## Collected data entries
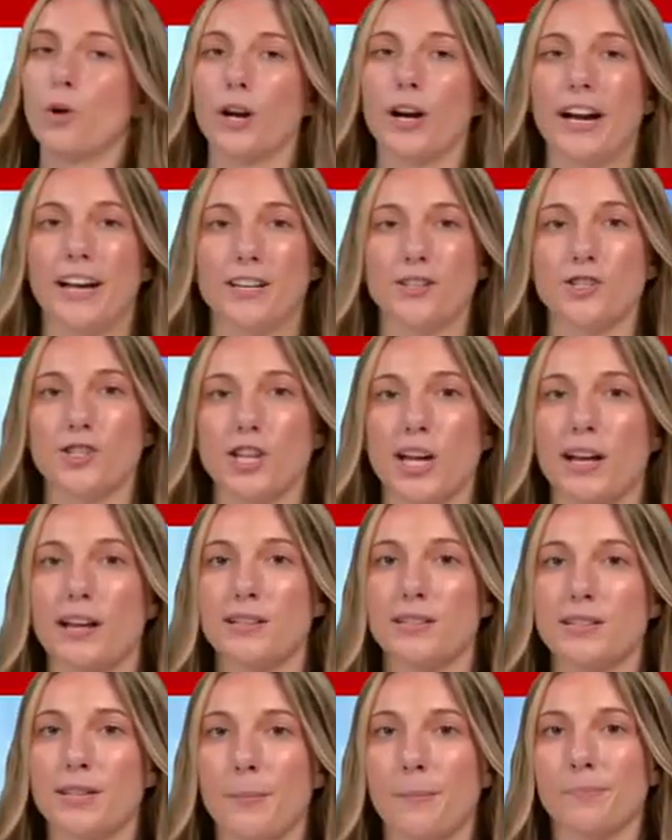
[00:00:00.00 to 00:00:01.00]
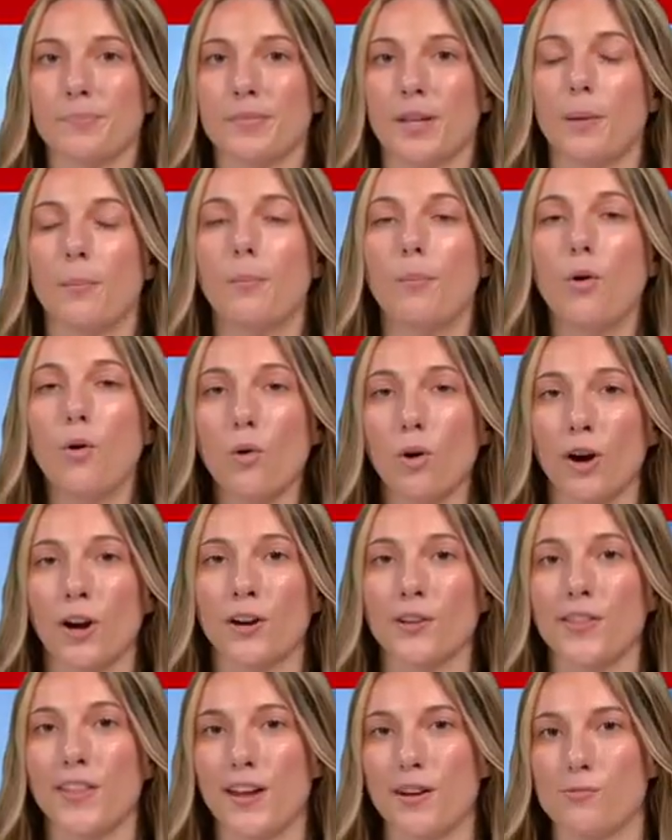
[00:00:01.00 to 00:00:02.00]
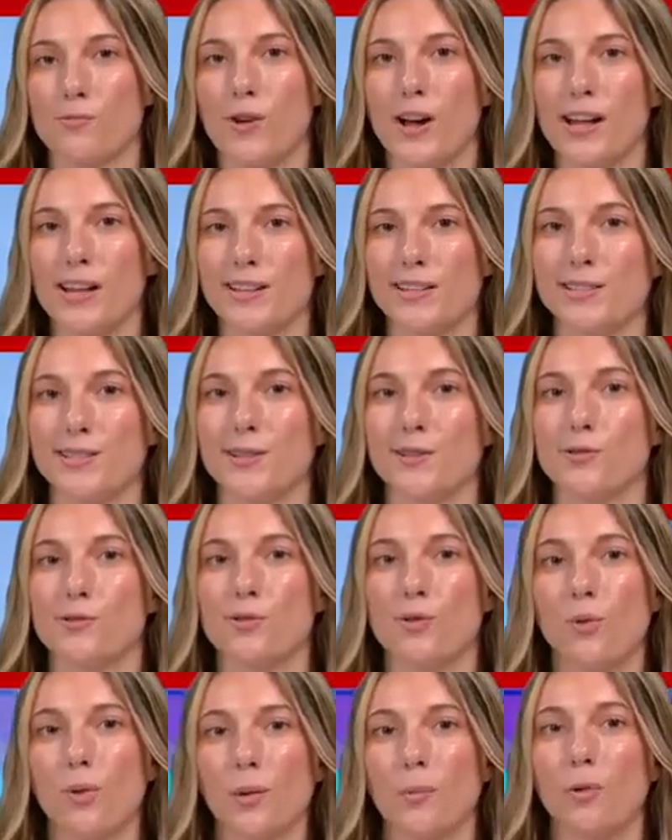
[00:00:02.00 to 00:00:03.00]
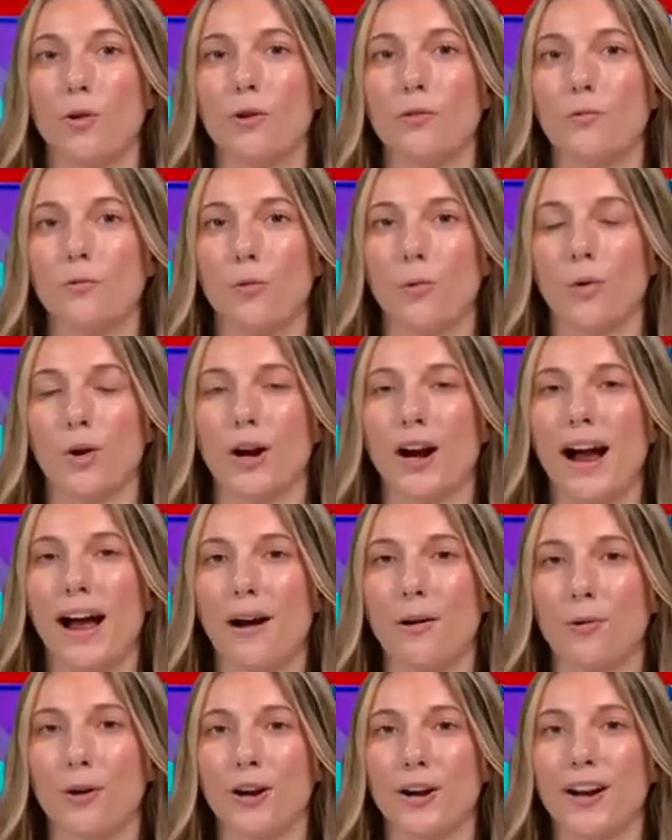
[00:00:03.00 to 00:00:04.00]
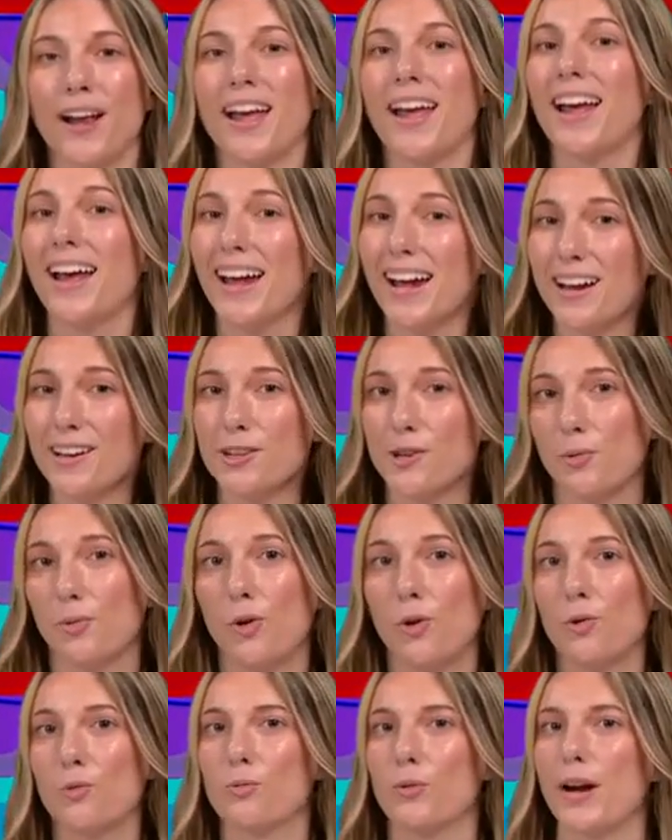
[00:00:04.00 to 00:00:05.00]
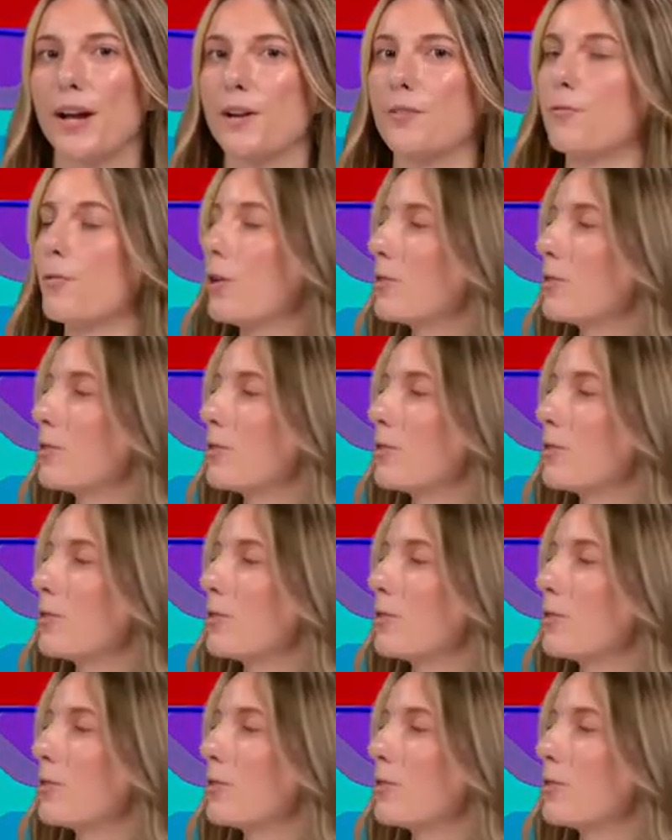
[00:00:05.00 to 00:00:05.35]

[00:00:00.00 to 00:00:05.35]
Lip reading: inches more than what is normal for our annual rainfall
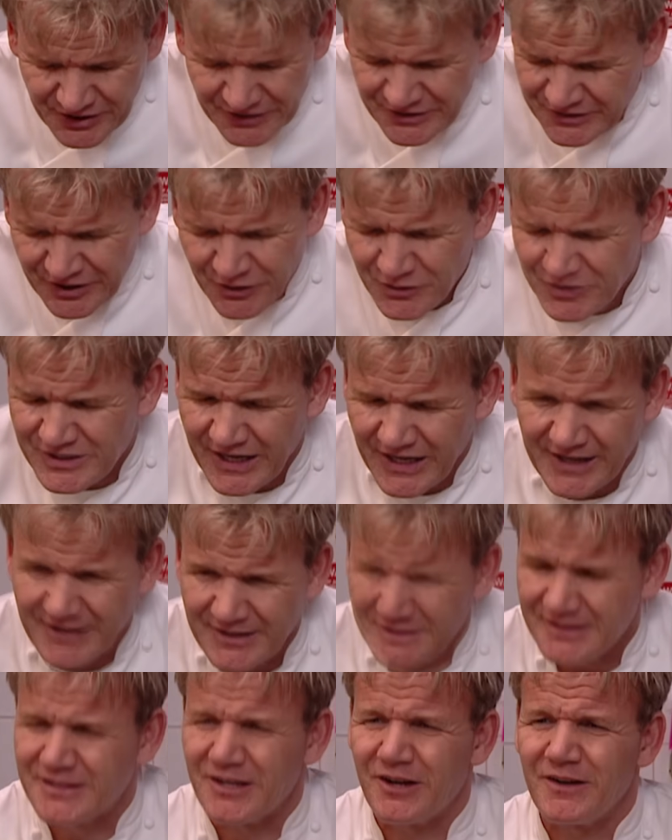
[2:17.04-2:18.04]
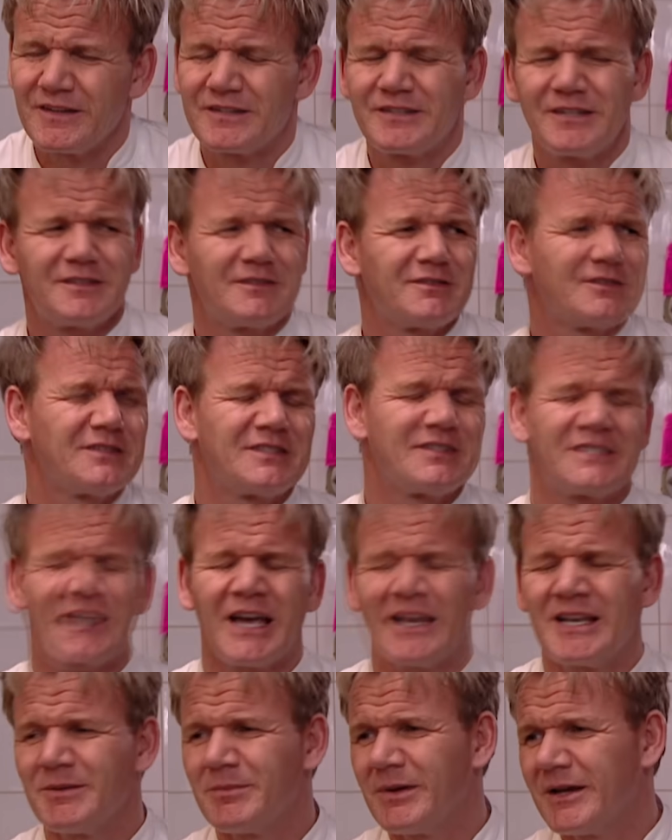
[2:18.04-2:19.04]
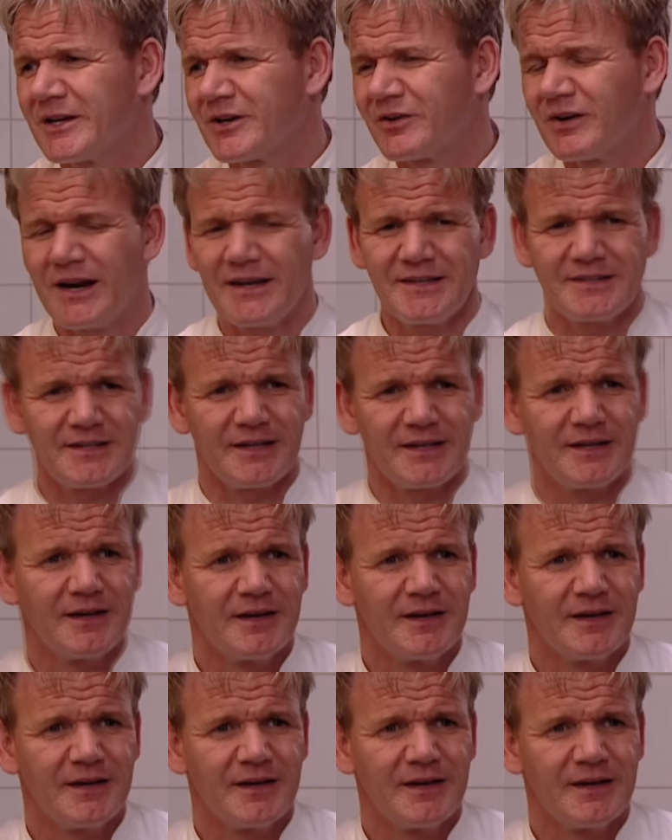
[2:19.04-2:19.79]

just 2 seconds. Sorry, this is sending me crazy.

## What is required
The data must be repeated exactly. Any pictures in it are to be left out.

## Task solution
[00:00:00.00 to 00:00:01.00]
[00:00:01.00 to 00:00:02.00]
[00:00:02.00 to 00:00:03.00]
[00:00:03.00 to 00:00:04.00]
[00:00:04.00 to 00:00:05.00]
[00:00:05.00 to 00:00:05.35]

[00:00:00.00 to 00:00:05.35]
Lip reading: inches more than what is normal for our annual rainfall
[2:17.04-2:18.04]
[2:18.04-2:19.04]
[2:19.04-2:19.79]

just 2 seconds. Sorry, this is sending me crazy.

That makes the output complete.